The Court finds there were reasonable grounds for this appeal.
It is ordered that a special mandate issue out of this Court directing the Ross County Common Pleas Court to carry this judgment into execution.
If a stay of execution of sentence and release upon bail has been previously granted, it is continued for a period of sixty days upon the bail previously posted. The purpose of said stay is to allow appellant to file with the Ohio Supreme Court an application for a stay during the pendency of the proceedings in that court. The stay as herein continued will terminate at the expiration of the sixty day period.
The stay will also terminate if appellant fails to file a notice of appeal with the Ohio Supreme Court in the forty-five day period pursuant to Rule II, Sec. 2 of the Rules of Practice of the Ohio Supreme Court. Additionally, if the Ohio Supreme Court dismisses the appeal prior to the expiration of said sixty days, the stay will terminate as of the date of such dismissal.

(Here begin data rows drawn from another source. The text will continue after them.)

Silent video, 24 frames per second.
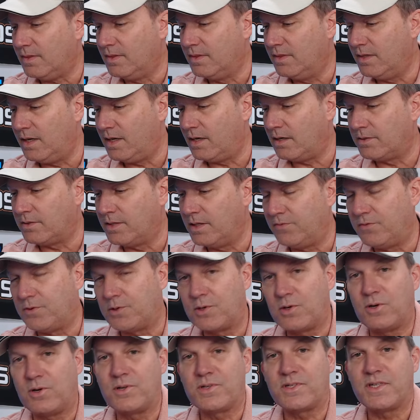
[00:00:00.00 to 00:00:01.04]
Now, if your
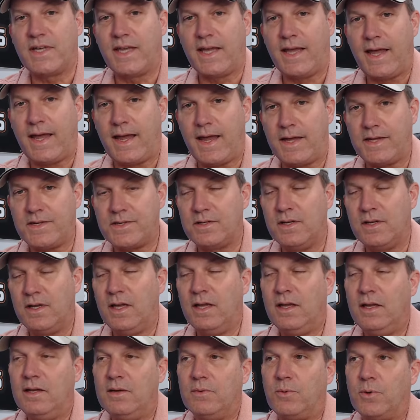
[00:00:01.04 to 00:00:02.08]
car is gas,
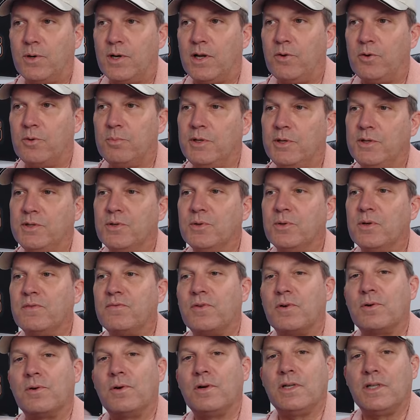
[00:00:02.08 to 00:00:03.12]
what I would be doing
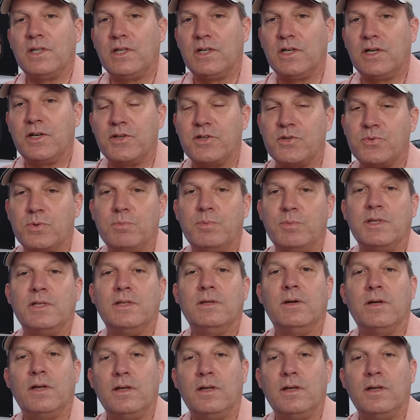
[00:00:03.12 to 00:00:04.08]
for a lunge would be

A certified copy of this entry shall constitute that mandate pursuant to Rule 27 of the Rules of Appellate Procedure.
Harsha, J. & McFarland, J.: Concur in Judgment & Opinion
For the Court
BY:/s/_________
Peter B. Abele, Judge
NOTICE TO COUNSEL
Pursuant to Local Rule No. 14, this document constitutes a final judgment entry and the time period for further appeal commences from the date of filing with the clerk.